Wang Luchen, Liu Yanxiang, Gao Haoyu, Zhang Bowen, Zhou Sangyu, Xie Mingxin, Sun Xiaogang
Aortic and Vascular Surgery Center, Fuwai Hospital, National Center for Cardiovascular Diseases, Chinese Academy of Medical Sciences and Peking Union Medical College, Beijing 100037, China.
J Clin Med. 2023 Jan 7;12(2):508. doi: 10.3390/jcm12020508.

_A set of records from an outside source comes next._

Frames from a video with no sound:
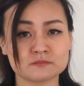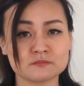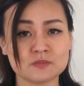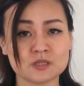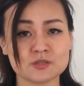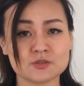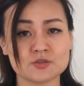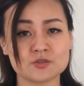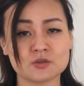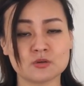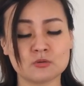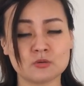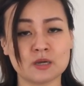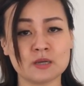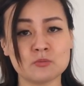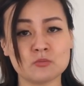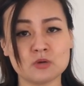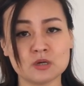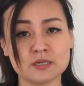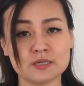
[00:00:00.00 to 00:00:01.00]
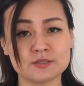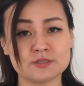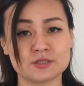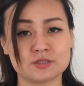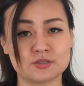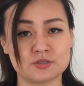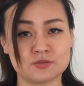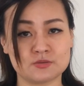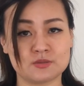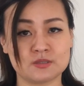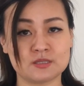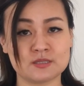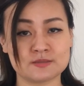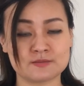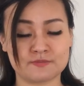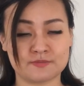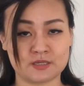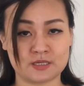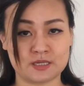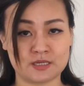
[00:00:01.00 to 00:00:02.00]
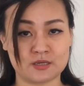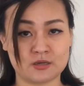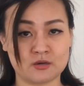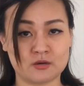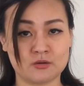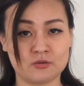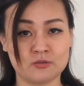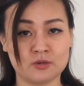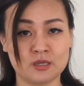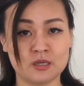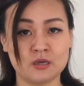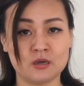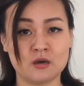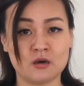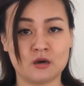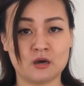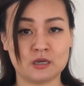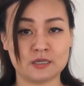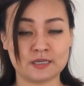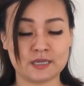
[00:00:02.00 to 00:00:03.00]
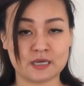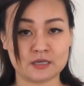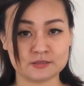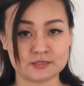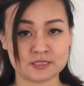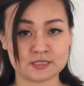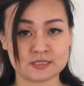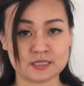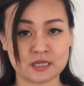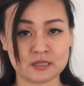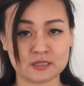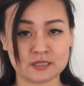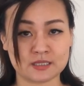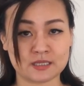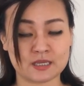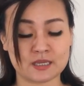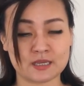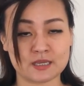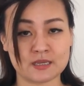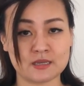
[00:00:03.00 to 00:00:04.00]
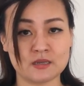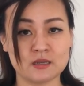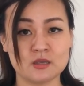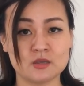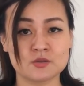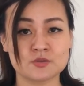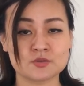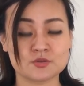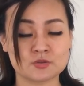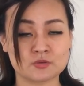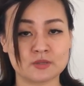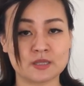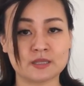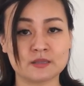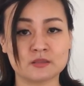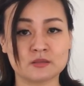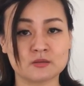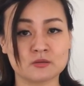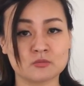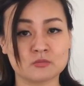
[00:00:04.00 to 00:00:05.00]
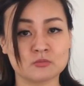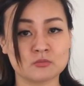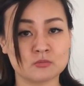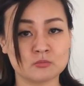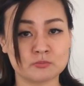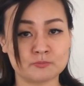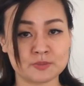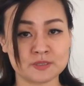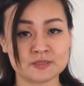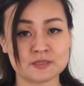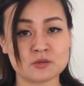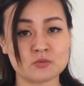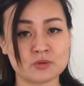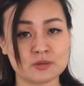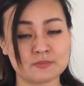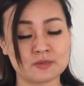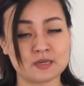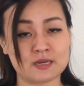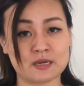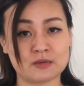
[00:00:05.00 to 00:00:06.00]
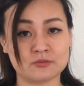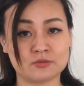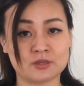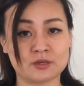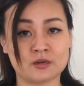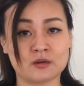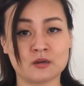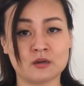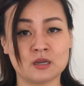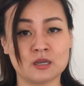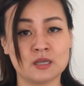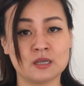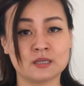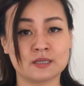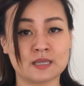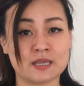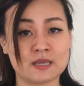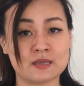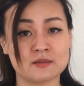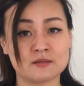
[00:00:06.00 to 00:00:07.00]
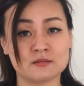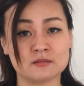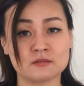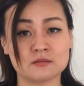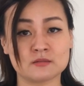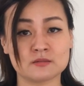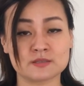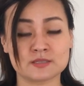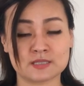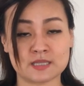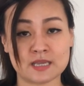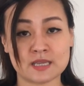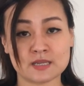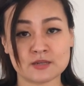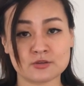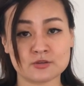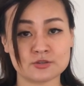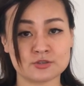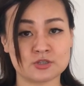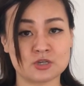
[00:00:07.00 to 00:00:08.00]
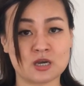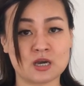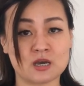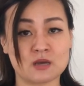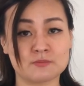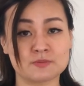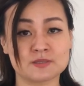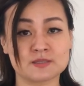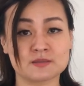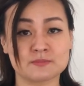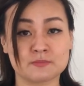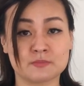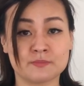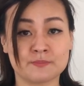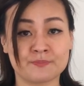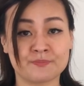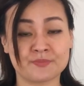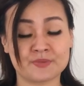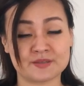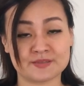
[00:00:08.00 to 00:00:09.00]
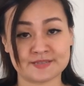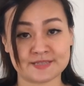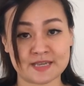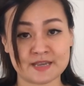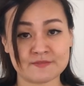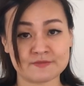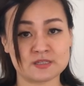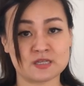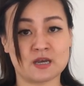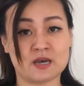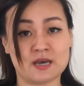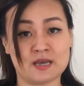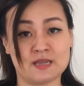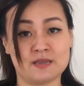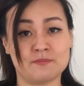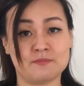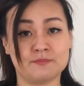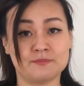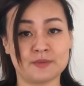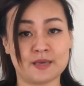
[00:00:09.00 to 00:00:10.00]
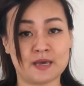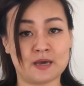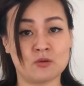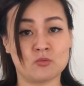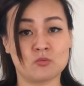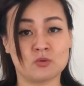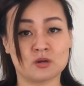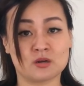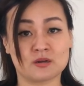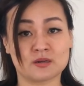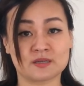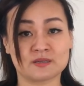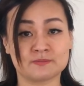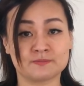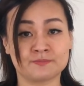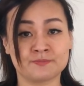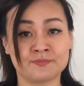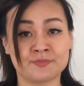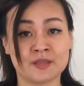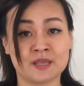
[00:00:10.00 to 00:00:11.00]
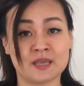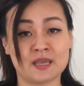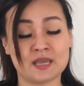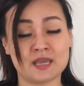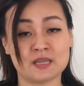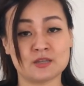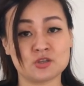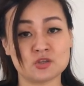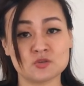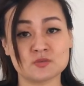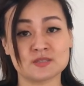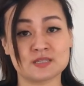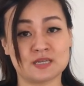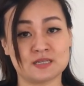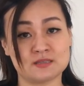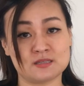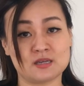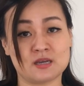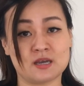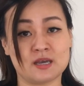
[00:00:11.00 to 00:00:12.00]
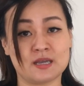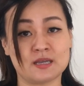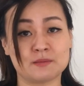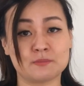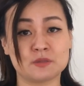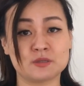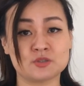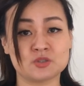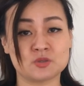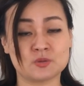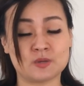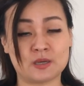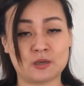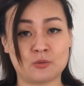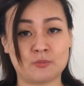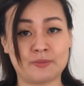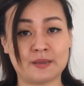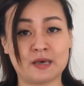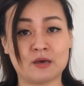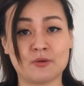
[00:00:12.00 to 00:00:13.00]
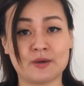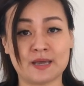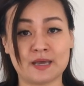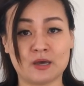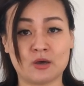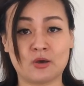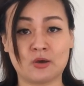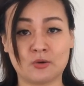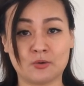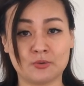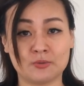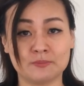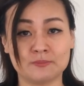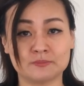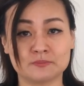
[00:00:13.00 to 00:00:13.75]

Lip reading: So I wanted to do this video on how to delegate so that the busy women out there can stay in their jobs, save time at work, and use that time to help out at home.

It remains controversial to choose anesthesia for transcatheter aortic valve implantation (TAVI). A meta-analysis of cohort studies was conducted to assess the efficacy and safety of local anesthesia (LA) compared to general anesthesia (GA) in TAVI. All relevant studies published from 1 January 2002, to 31 June 2022, were searched in Ovid, PubMed, Embase, Web of Science, and Cochrane Library. A total of 34 studies involving 23,480 patients were included in the meta-analysis. TAVI with LA was associated with a significant reduction in hospital stay [WMD = −2.48, 95% CI (−2.80, −2.16), p < 0.00001], operative [WMD = −12.25, 95% CI (−13.73, −10.78), p < 0.00001] and fluoroscopy time [WMD = −3.30, 95% CI (−5.40, −1.19), p = 0.002], and an increased risk of acute kidney injury [OR = 1.31, 95% CI (1.01, 1.69), p = 0.04] and a reduced incidence of major bleeding [OR = 0.59, 95% CI (0.46, 0.75), p < 0.0001] and the use of cardiovascular drugs [OR = 0.17, 95% CI (0.05, 0.57), p = 0.004]. No differences were found between LA and GA for 30-day mortality, procedural success rate, myocardial infarction, permanent pacemaker implantation, paravalvular leak, shock, and cerebrovascular events. Overall, 4.4% of LA converted to GA. Based on current evidence, our results suggested that LA strategies reduced hospital stay, operative time, fluoroscopy time, cardiovascular drug consumption, and major bleeding rates in patients undergoing TAVI but led to increased acute kidney injury rates. Further studies and randomized trials are required to verify the presented findings and to identify patients who might benefit from LA.
经导管主动脉瓣植入术(TAVI)的麻醉选择仍存在争议。我们进行了一项队列研究的荟萃分析,以评估局部麻醉(LA)与全身麻醉(GA)在TAVI中的疗效和安全性。在Ovid、PubMed、Embase、Web of Science和Cochrane图书馆中检索了2002年1月1日至2022年6月31日发表的所有相关研究。荟萃分析共纳入34项研究,涉及23480例患者。LA用于TAVI与住院时间显著缩短[加权均数差(WMD)=-2.48,95%置信区间(CI)(-2.80,-2.16),p<0.00001]、手术时间[WMD=-12.25,95%CI(-13.73,-10.78),p<0.00001]和透视时间[WMD=-3.30,95%CI(-5.40,-1.19),p=0.002]相关,且急性肾损伤风险增加[比值比(OR)=1.31,95%CI(1.01,1.69),p=0.04],大出血发生率降低[OR=0.59,95%CI(0.46,0.75),p<0.0001]以及心血管药物使用减少[OR=0.17,95%CI(0.05,0.57),p=0.004]。在30天死亡率、手术成功率、心肌梗死、永久性起搏器植入、瓣周漏、休克和脑血管事件方面,LA和GA之间未发现差异。总体而言,4.4%的LA转为GA。基于目前的证据,我们的结果表明,LA策略可缩短TAVI患者的住院时间、手术时间、透视时间、心血管药物消耗和大出血发生率,但会导致急性肾损伤发生率增加。需要进一步的研究和随机试验来验证所呈现的结果,并确定可能从LA中获益的患者。